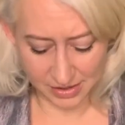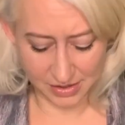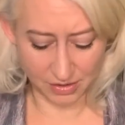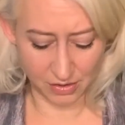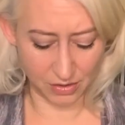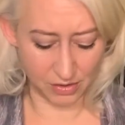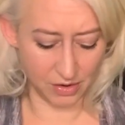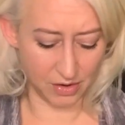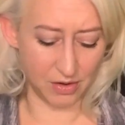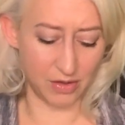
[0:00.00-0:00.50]
it
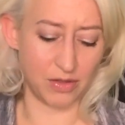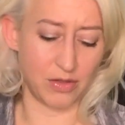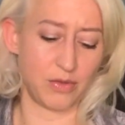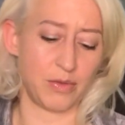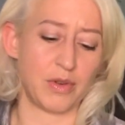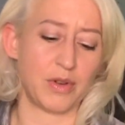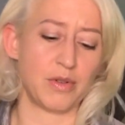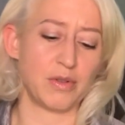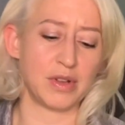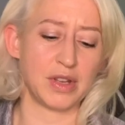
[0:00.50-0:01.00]

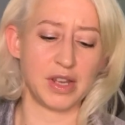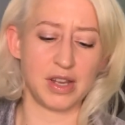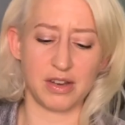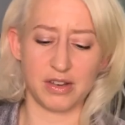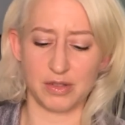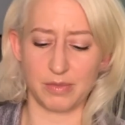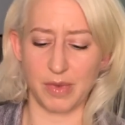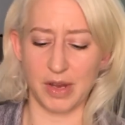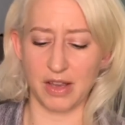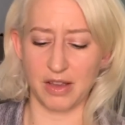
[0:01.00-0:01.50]
through. And
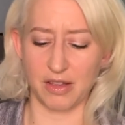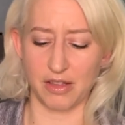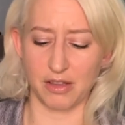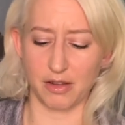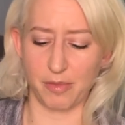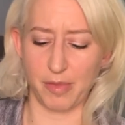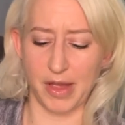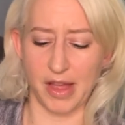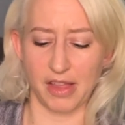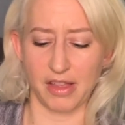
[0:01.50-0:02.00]
here's my color
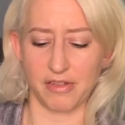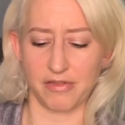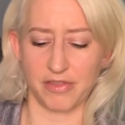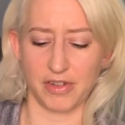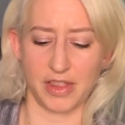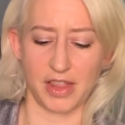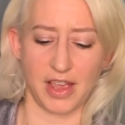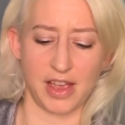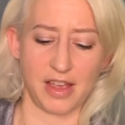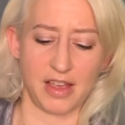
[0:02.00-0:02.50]
palette for
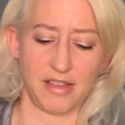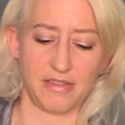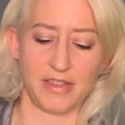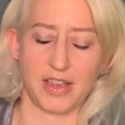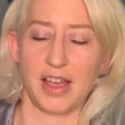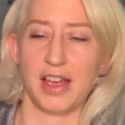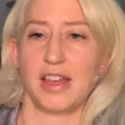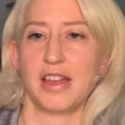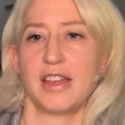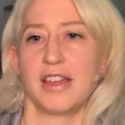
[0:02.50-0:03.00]
that. I've
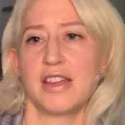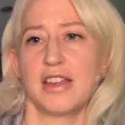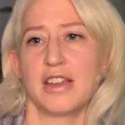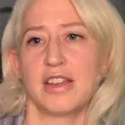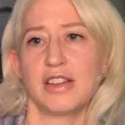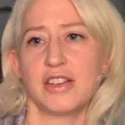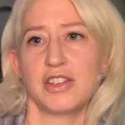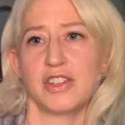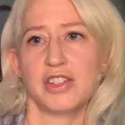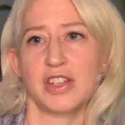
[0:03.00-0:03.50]
got
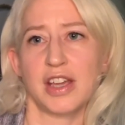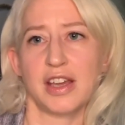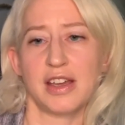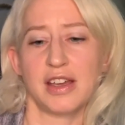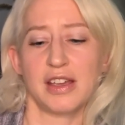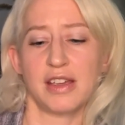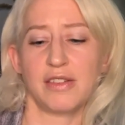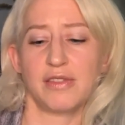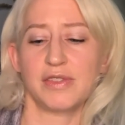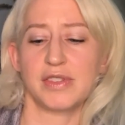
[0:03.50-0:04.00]

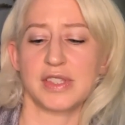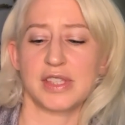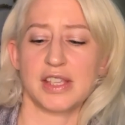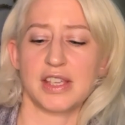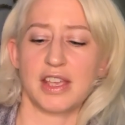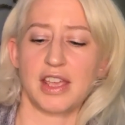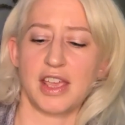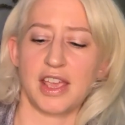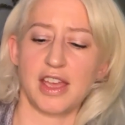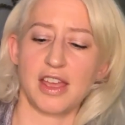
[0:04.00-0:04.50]
chives
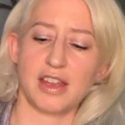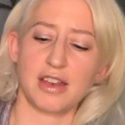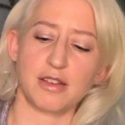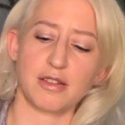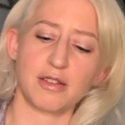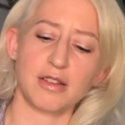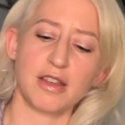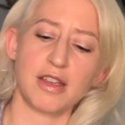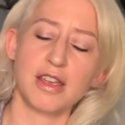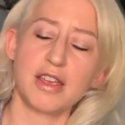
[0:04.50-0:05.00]
and
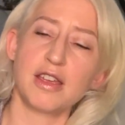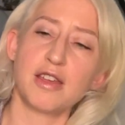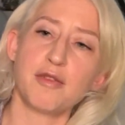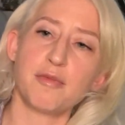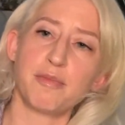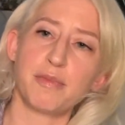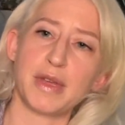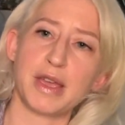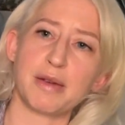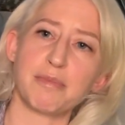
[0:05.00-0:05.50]

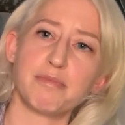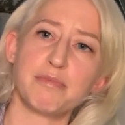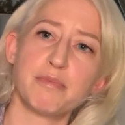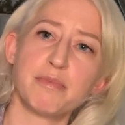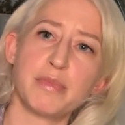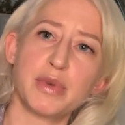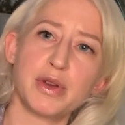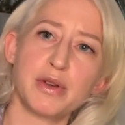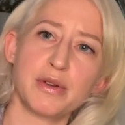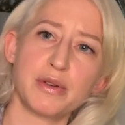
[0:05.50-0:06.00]

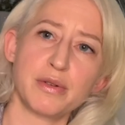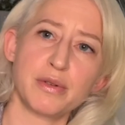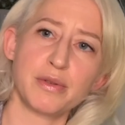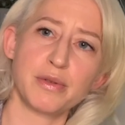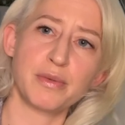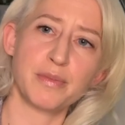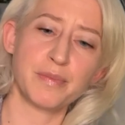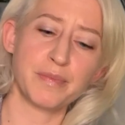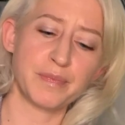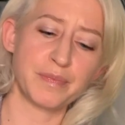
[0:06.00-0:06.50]

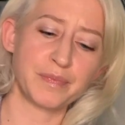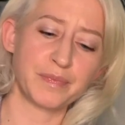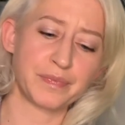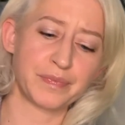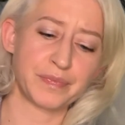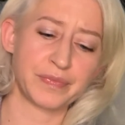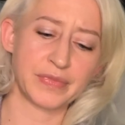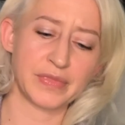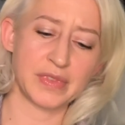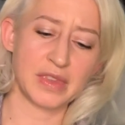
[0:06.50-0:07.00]
bamboo
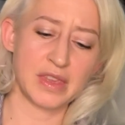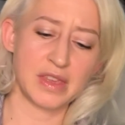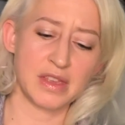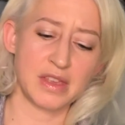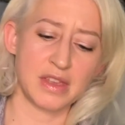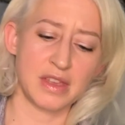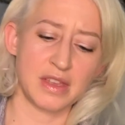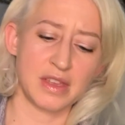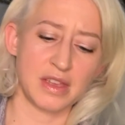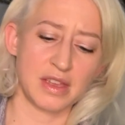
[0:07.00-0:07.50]

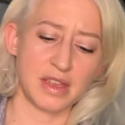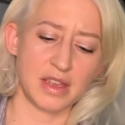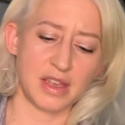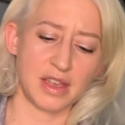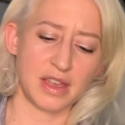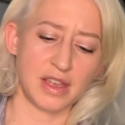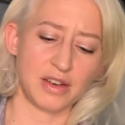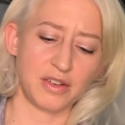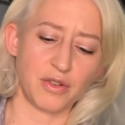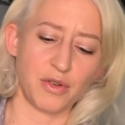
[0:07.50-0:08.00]

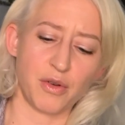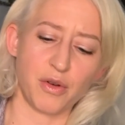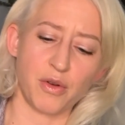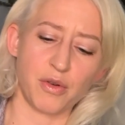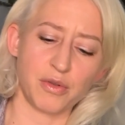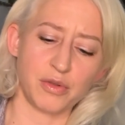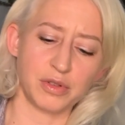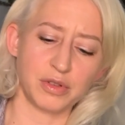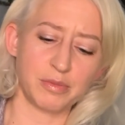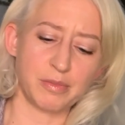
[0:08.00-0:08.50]
and
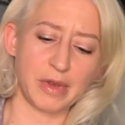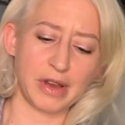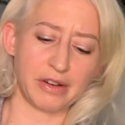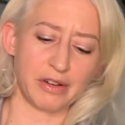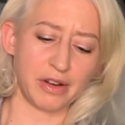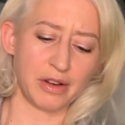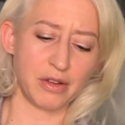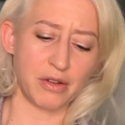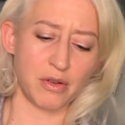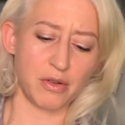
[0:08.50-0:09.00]
old
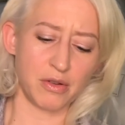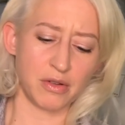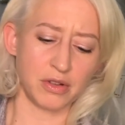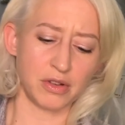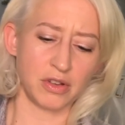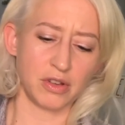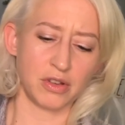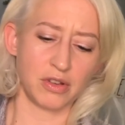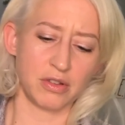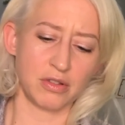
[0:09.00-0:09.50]
marigold,
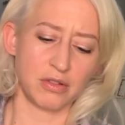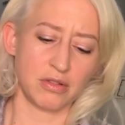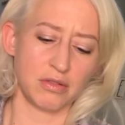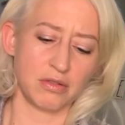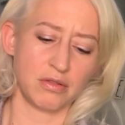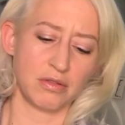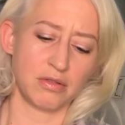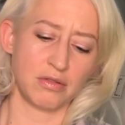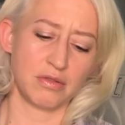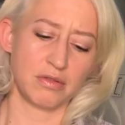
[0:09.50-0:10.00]

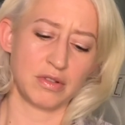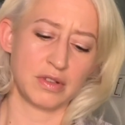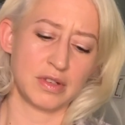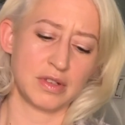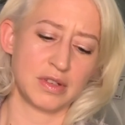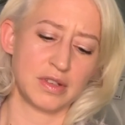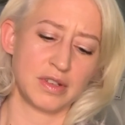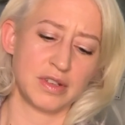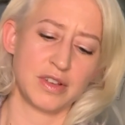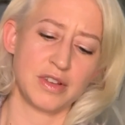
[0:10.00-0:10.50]

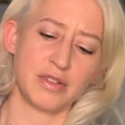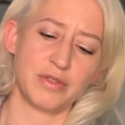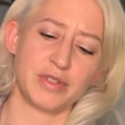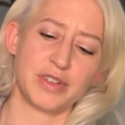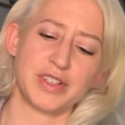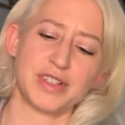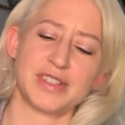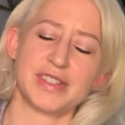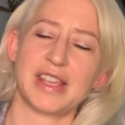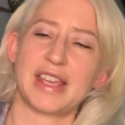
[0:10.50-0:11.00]

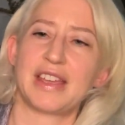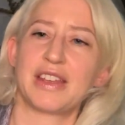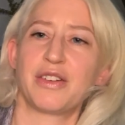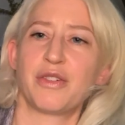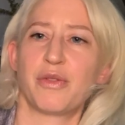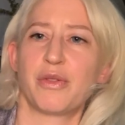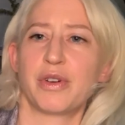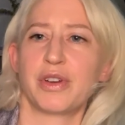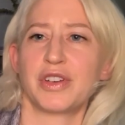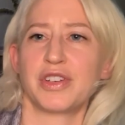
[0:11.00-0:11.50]
which is like an
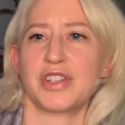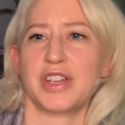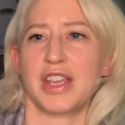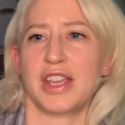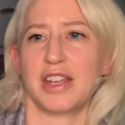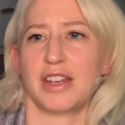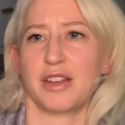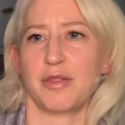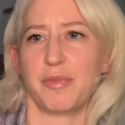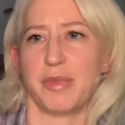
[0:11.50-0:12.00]
orange
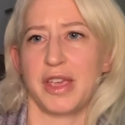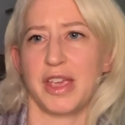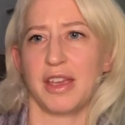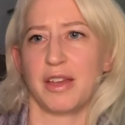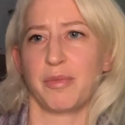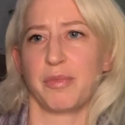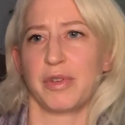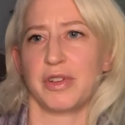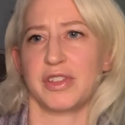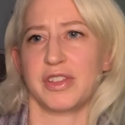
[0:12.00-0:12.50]
and a pink
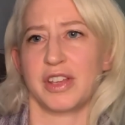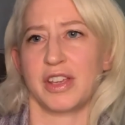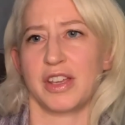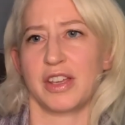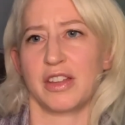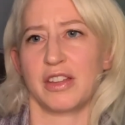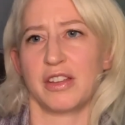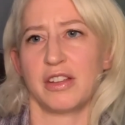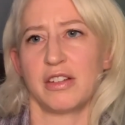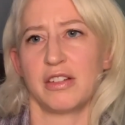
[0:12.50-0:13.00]
put
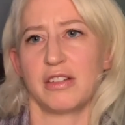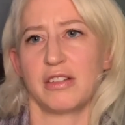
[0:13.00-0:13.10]
together,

**Task statement**
Each entry should be transcribed exactly as given, with pictures omitted.

**Answer area**
[0:00.00-0:00.50]
it
[0:00.50-0:01.00]

[0:01.00-0:01.50]
through. And
[0:01.50-0:02.00]
here's my color
[0:02.00-0:02.50]
palette for
[0:02.50-0:03.00]
that. I've
[0:03.00-0:03.50]
got
[0:03.50-0:04.00]

[0:04.00-0:04.50]
chives
[0:04.50-0:05.00]
and
[0:05.00-0:05.50]

[0:05.50-0:06.00]

[0:06.00-0:06.50]

[0:06.50-0:07.00]
bamboo
[0:07.00-0:07.50]

[0:07.50-0:08.00]

[0:08.00-0:08.50]
and
[0:08.50-0:09.00]
old
[0:09.00-0:09.50]
marigold,
[0:09.50-0:10.00]

[0:10.00-0:10.50]

[0:10.50-0:11.00]

[0:11.00-0:11.50]
which is like an
[0:11.50-0:12.00]
orange
[0:12.00-0:12.50]
and a pink
[0:12.50-0:13.00]
put
[0:13.00-0:13.10]
together,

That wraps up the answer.